**TASK TO COMPLETE**. Copy the data exactly, pictures aside.

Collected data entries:
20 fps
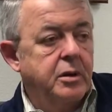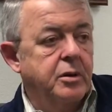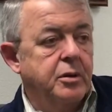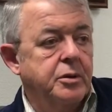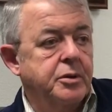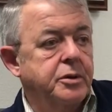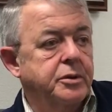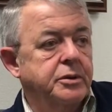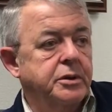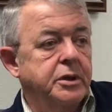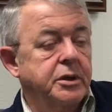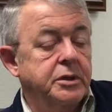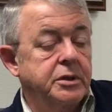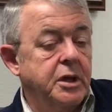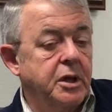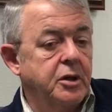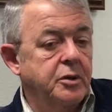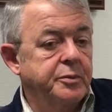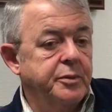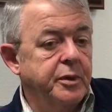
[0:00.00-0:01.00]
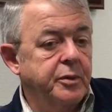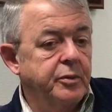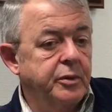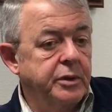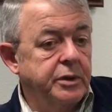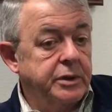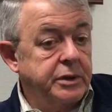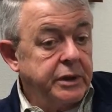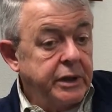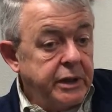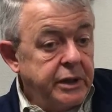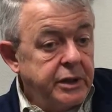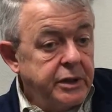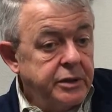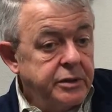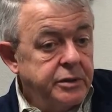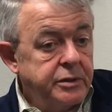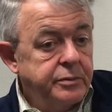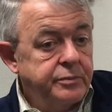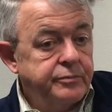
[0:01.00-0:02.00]
or couldn't get the help they really
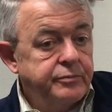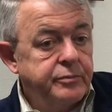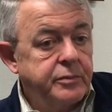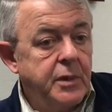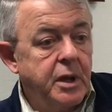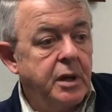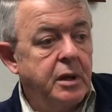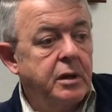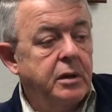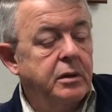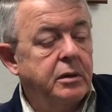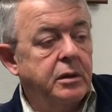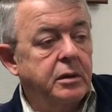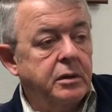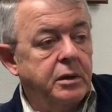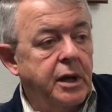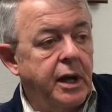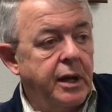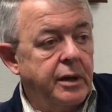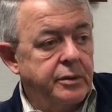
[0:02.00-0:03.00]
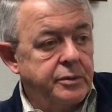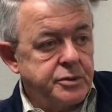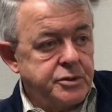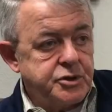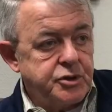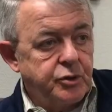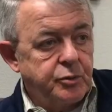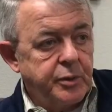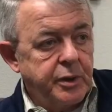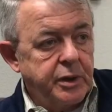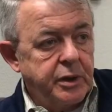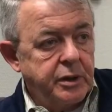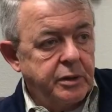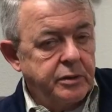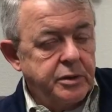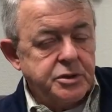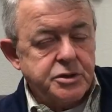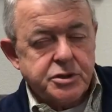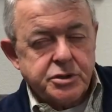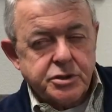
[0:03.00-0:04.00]
needed. And now there's so many.
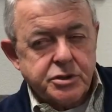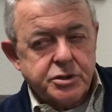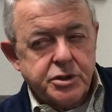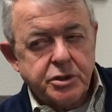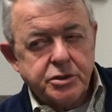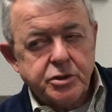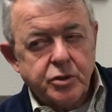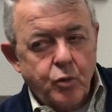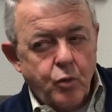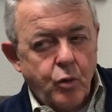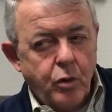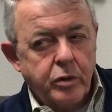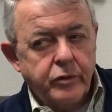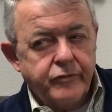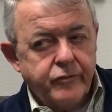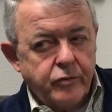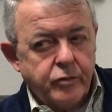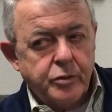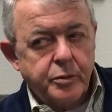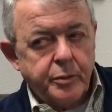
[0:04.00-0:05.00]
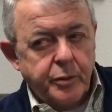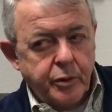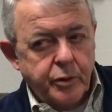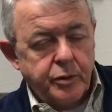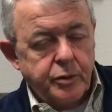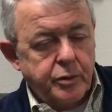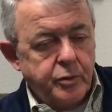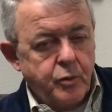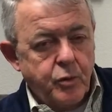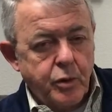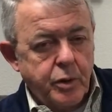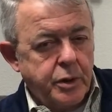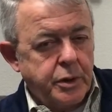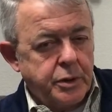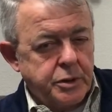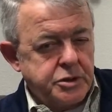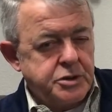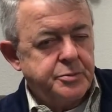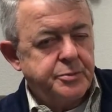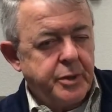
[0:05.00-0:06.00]
This is such a wonderful community to work in,
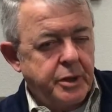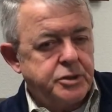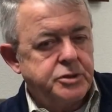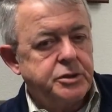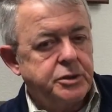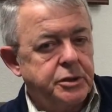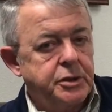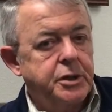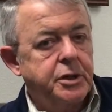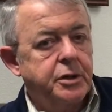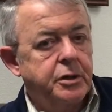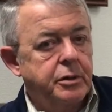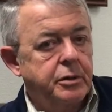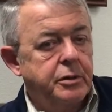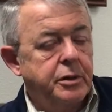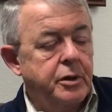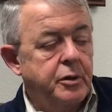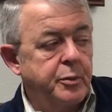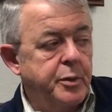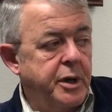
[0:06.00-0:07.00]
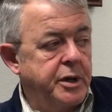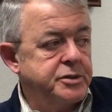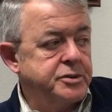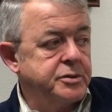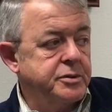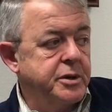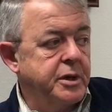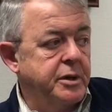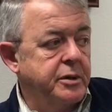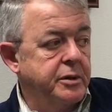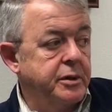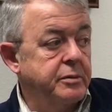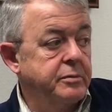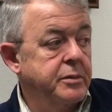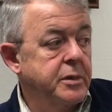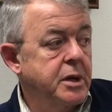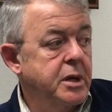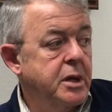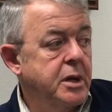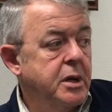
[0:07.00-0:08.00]
especially here in El Paso County
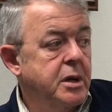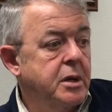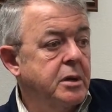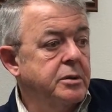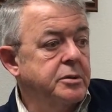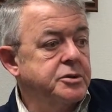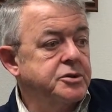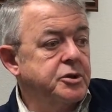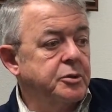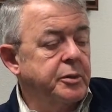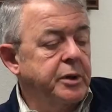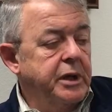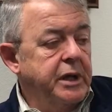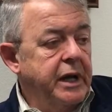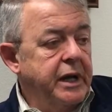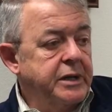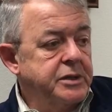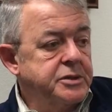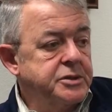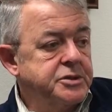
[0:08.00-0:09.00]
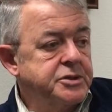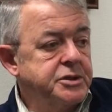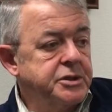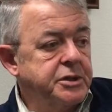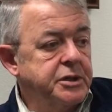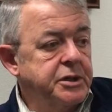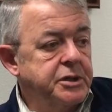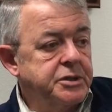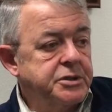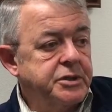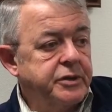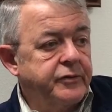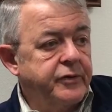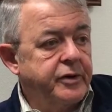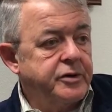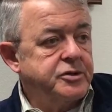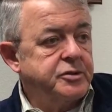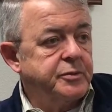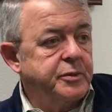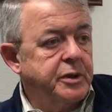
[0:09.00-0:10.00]
there's so many agencies, they've
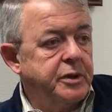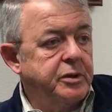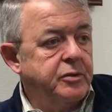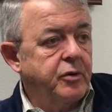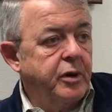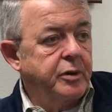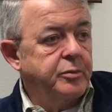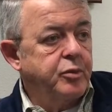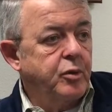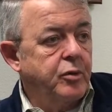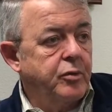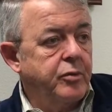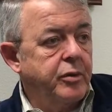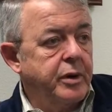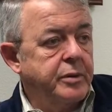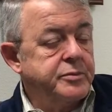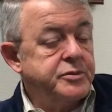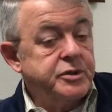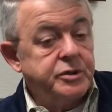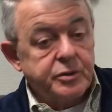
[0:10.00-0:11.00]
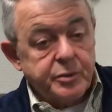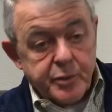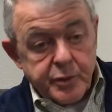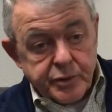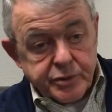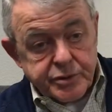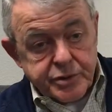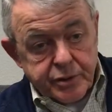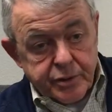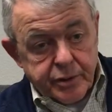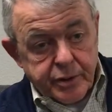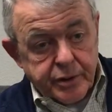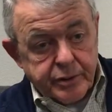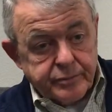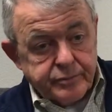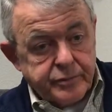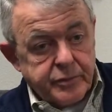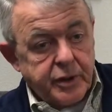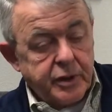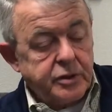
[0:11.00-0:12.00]
got so many great programs in the military,
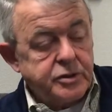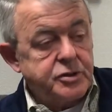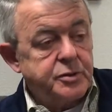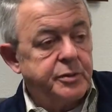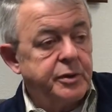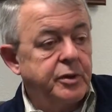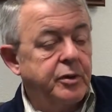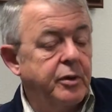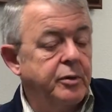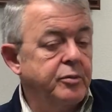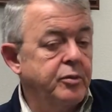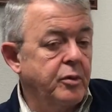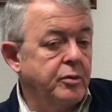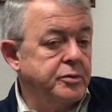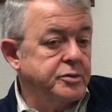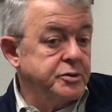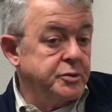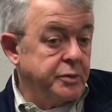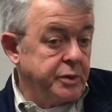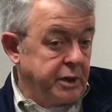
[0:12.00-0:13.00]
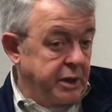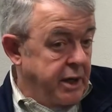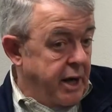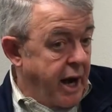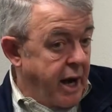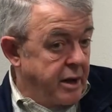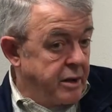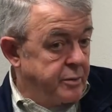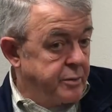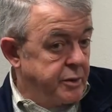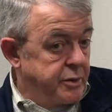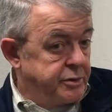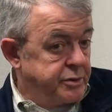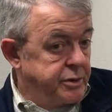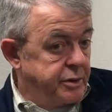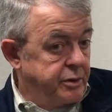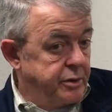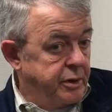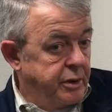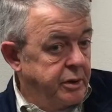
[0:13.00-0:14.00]
they've got so many great programs when they get out of the
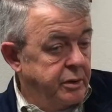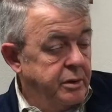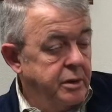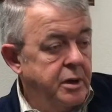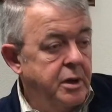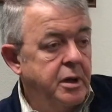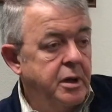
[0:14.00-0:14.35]
military,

**WRITTEN REPLY**.
20 fps
[0:00.00-0:01.00]
[0:01.00-0:02.00]
or couldn't get the help they really
[0:02.00-0:03.00]
[0:03.00-0:04.00]
needed. And now there's so many.
[0:04.00-0:05.00]
[0:05.00-0:06.00]
This is such a wonderful community to work in,
[0:06.00-0:07.00]
[0:07.00-0:08.00]
especially here in El Paso County
[0:08.00-0:09.00]
[0:09.00-0:10.00]
there's so many agencies, they've
[0:10.00-0:11.00]
[0:11.00-0:12.00]
got so many great programs in the military,
[0:12.00-0:13.00]
[0:13.00-0:14.00]
they've got so many great programs when they get out of the
[0:14.00-0:14.35]
military,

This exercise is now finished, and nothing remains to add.